Look, we all have our way of doing things, and the advantage of a site like WOODWEB is that we can see things from different perspectives, and sometimes benefit from the light bulb going on over our heads and helping us look at the way we do things from a different perspective. No one has all the answers, but you can use the info any way you wish. As I've said, we make pretty much everything, but as an example of how we have a problem with change... We have done the cost analysis for outsourcing doors multiple times, and no matter how you look at it (except from the pride perspective), it just makes sense, but we can't seem to come to the mindset of making the change.
But taking your numbers:
$3bf for FAS
vs.
100bf
x $2 per bf for #1 common
= $200 (direct cost)
+ $37.50 (labor value - this 1/2 hour assumed you culled it all at once, obviously higher if you do it piece-meal)

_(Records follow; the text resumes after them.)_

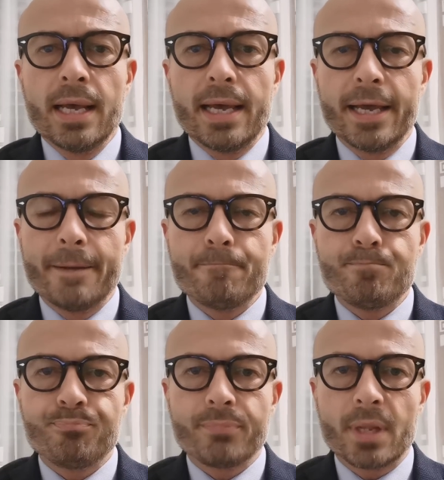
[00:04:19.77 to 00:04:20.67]

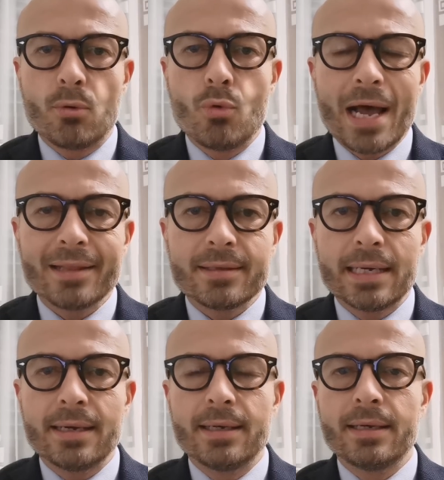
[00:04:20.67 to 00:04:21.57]
Ehm,
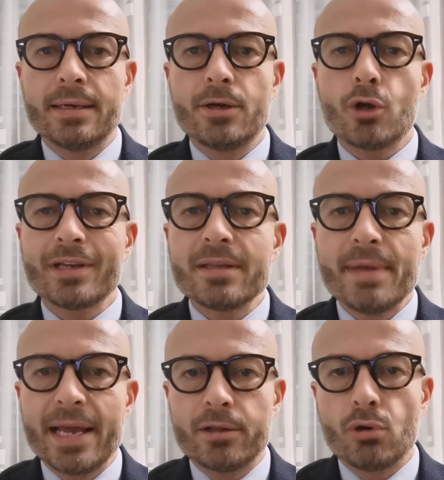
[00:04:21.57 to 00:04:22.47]
un'altra eh, nota di
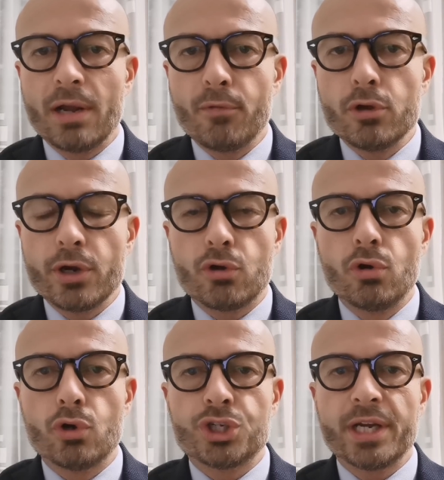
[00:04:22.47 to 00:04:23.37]
merito la voglio
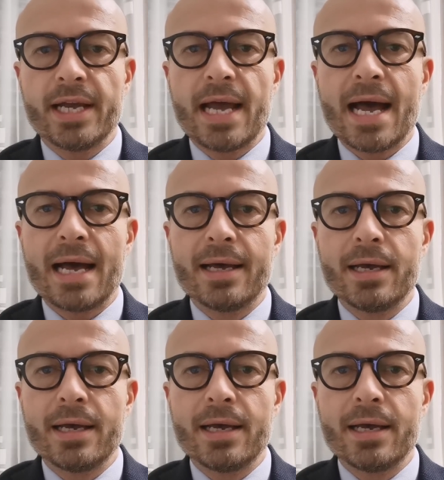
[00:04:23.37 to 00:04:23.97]
riconoscere a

So, in reality, you are only saving $.02bf or $10 per 500bf of lumber, which is most likely eaten up during surfacing. If it is 50% waste, it is costing you even more... Now, here is where the hidden costs and profit opportunity present themselves. While you are expending time, energy and money doing the above, you could be working on another project overlapping your labor (one of the greatest arguments for CNC, in my opinion). Anytime you overlap your labor within a project, you increase your profit, which is why it would be unprofitable to say, make a group of face-frames from start to finish, one-at-a-time vs. doing them all at once.
With regard to 1% waste, in our case, we make pretty much everything we install, and you would be amazed at how much of what is normally considered "waste" can be utilized for different components/products. We've been doing it for a few years now, and it is very doable. Not trying to convince you that we can, but we do.
"...end checking, edge jointing, and curved offcuts..." You'll find you have much less of this with FAS, but even so, all that you list has uses. End-checking can be used to make 1-tier spice racks, stiles between drawer fronts, etc. Curved cut-offs have many uses, including shimming. Point is, most everything you see in the catalogs you can make with your waste. You would be amazed with what you come up with. But again, key here is not one-at-a-time, otherwise it doesn't make sense.
Contributor O, after all this, if you wish to continue the way you are doing it, I still think that if you have that much waste, donate it to your local high school wood shop or vocational school, and take the tax write-off... I bet they would even pick it up.
I find we get about 20% waste. One order I received was 100BF maple that had half the boards at less than 4" wide. I called my salesman and told him to come get it. He now specifies when I place an order nothing under 6". The last order I got had mostly 8" up to 14.5" wide oak.
As they say, time is money and you can only realize that savings if you take the time to figure all your costs, even the time you could have been doing something else productive.
It's still a good idea - reduce the waste stream, do a good deed, etc., but the tax write-off would be double-dipping, and I think the IRS would disallow it.
I would think, though, that you could assert a deduction for the labor to cull and cut the material along with delivery of the material vs. your shop rate, as it is a legitimate expense (assuming it is done during normal business hours). Also, I wonder if you could also deduct the market value vs. cost of goods, as it was product that could have been sold, but was instead donated... Don't know, but I'll be scratching my head for a while...
Since I didn't claim the deduction, I guess I don't know what the IRS would have done, but as far as I was concerned, that was the end of the story.
An accountant would know best, but I am confident that there is a way to take a deduction for the donations, in whatever form.
Comment from contributor A:
I’m my own woodshop and I don’t believe in waste. What little wood I can't use for my project at the time, I put in organized shelves and racks for later use. Anything to small or warped to use (including sawdust) is used for animal bedding or firewood. So I personally think less than a 1% waste factor in everything is most accurate.